A chegada de um novo poder ao Senegal suscita muita esperança em vários setores da vida nacional. A área de comunicação e mídia surge hoje como uma das mais urgentes a repensar, pois as dificuldades acumuladas ao longo dos anos fragilizaram um setor essencial para toda democracia moderna.
O Senegal tem sido há muito tempo reconhecido como uma referência na África pela vitalidade de sua imprensa, pela diversidade de seus meios de comunicação e pela qualidade de seus debates públicos. Essa reputação foi construída graças ao profissionalismo e ao engajamento de gerações de jornalistas e atuantes dos meios de comunicação, que contribuíram para transformar o pluralismo da informação em uma marca distintiva do nosso país.
Mas, nos últimos anos, uma fratura progressiva instalou-se entre as autoridades e os profissionais do setor. Muitos atores da imprensa sentiram-se marginalizados nos processos de reflexão e decisão sobre o próprio futuro de sua profissão. O diálogo enfraqueceu-se, as passagens romperam-se e os mal-entendidos multiplicaram-se.
Portanto, chegou o momento de iniciar uma verdadeira reformulação da política pública de comunicação, alicerçada em uma agenda clara, realista e inclusiva.
I. O primeiro eixo deveria ser a retomada imediata do diálogo com a totalidade dos atores da imprensa.

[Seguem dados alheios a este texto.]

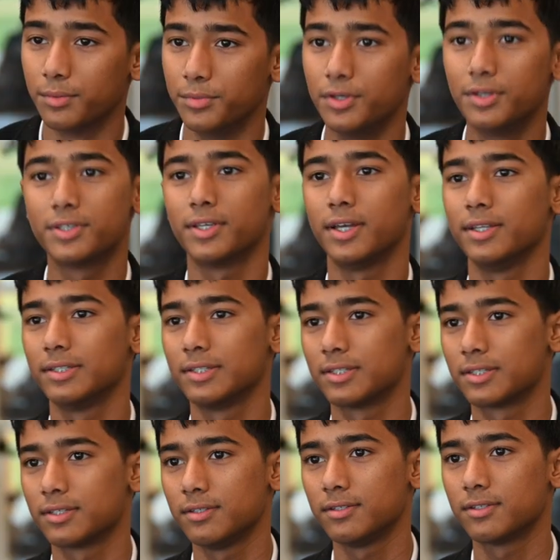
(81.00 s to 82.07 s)
Computer
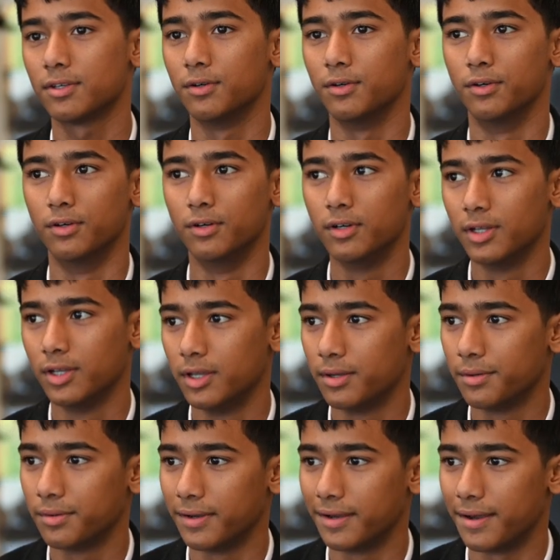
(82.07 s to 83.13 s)
sciences or
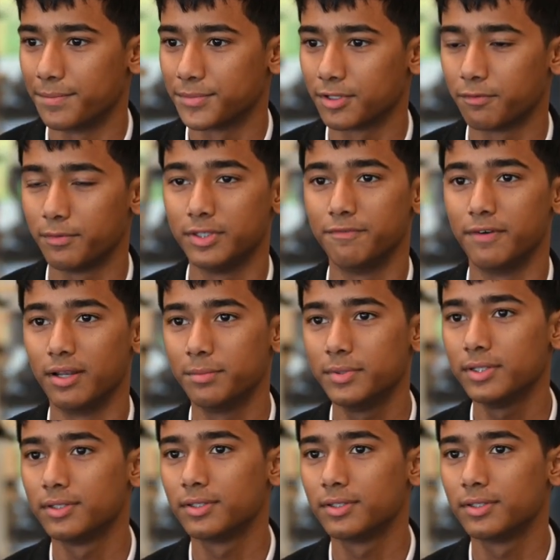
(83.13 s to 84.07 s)
software development.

Não há nenhum projeto sério de reforma que possa ter êxito sem uma concertação permanente com jornalistas, editores, técnicos, produtores, difusores e organizações profissionais. Torna-se indispensável restaurar um clima de confiança baseado na escuta, no respeito mútuo e no reconhecimento do papel estratégico da imprensa na estabilidade democrática do país.
II. O segundo eixo diz respeito à questão crucial do Fundo de Apoio e Desenvolvimento da Imprensa (FADP).
Este instrumento, essencial para apoiar as empresas de mídia e acompanhar a profissão, merece hoje uma reforma profunda para assegurar maior transparência, equidade e eficácia em sua gestão e atribuição. O objetivo deve ser permitir que os órgãos de imprensa se modernizem, fortaleçam sua profissionalização, preservem empregos e assegurem a viabilidade econômica num contexto particularmente desafiador para todo o setor.
III. O terceiro eixo deveria tratar da reavaliação do CNRM.
Em um ambiente mediático profundamente transformado pela digitalização, pelas redes sociais e pelos novos usos da informação, parece necessário abrir uma reflexão serena sobre o funcionamento, as missões e os métodos de regulação deste órgão, a fim de melhor adaptá-lo às realidades atuais do panorama midiático senegalês.
IV. O quarto eixo deveria ser a organização de conferências nacionais dedicadas ao modelo econômico da imprensa senegalesa.
Essa questão tornou-se central. Muitas mídias vivem hoje em grande precariedade financeira, ao passo que as exigências profissionais, tecnológicas e concorrenciais tornam-se cada vez mais fortes. Torna-se urgente pensar de forma coletiva em novos mecanismos de financiamento, na transição digital, na publicidade, na fiscalidade do setor e na viabilidade econômica das empresas de imprensa.
V. O quinto eixo diz respeito à situação preocupante da TDT (Televisão Digital Terrestre).
O Senegal, porém, foi um dos primeiros países africanos a realizar a transição para o digital, gerando, na época, muita esperança e orgulho. Hoje, porém, é preciso constatar que o dispositivo enfrenta sérias limitações. Muitas zonas do país ainda não contam com cobertura adequada, enquanto os decodificadores tornaram-se difíceis de encontrar para as populações. Essa situação coloca uma verdadeira questão de acesso equitativo à informação audiovisual em todo o território nacional. Uma avaliação séria da política de TDT torna-se, portanto, indispensável para corrigir as deficiências observadas e relançar uma ambição digital coerente e acessível.
Essas conferências nacionais poderiam representar um momento histórico de reflexão coletiva, abrindo caminho para uma visão nacional ambiciosa para o futuro da comunicação no Senegal.
A imprensa senegalesa ainda possui recursos humanos notáveis, talentos reconhecidos e uma forte tradição intelectual. Mas esses ativos não poderão ser preservados sem vontade política, sem diálogo sincero e sem reformas corajosas.
O tempo da refundação chegou, portanto, para permitir que a imprensa senegalesa recupere plenamente o seu lugar na consolidação da democracia, na formação da opinião pública e no acompanhamento das grandes transformações nacionais.
Porque uma democracia forte precisa sempre de uma imprensa forte.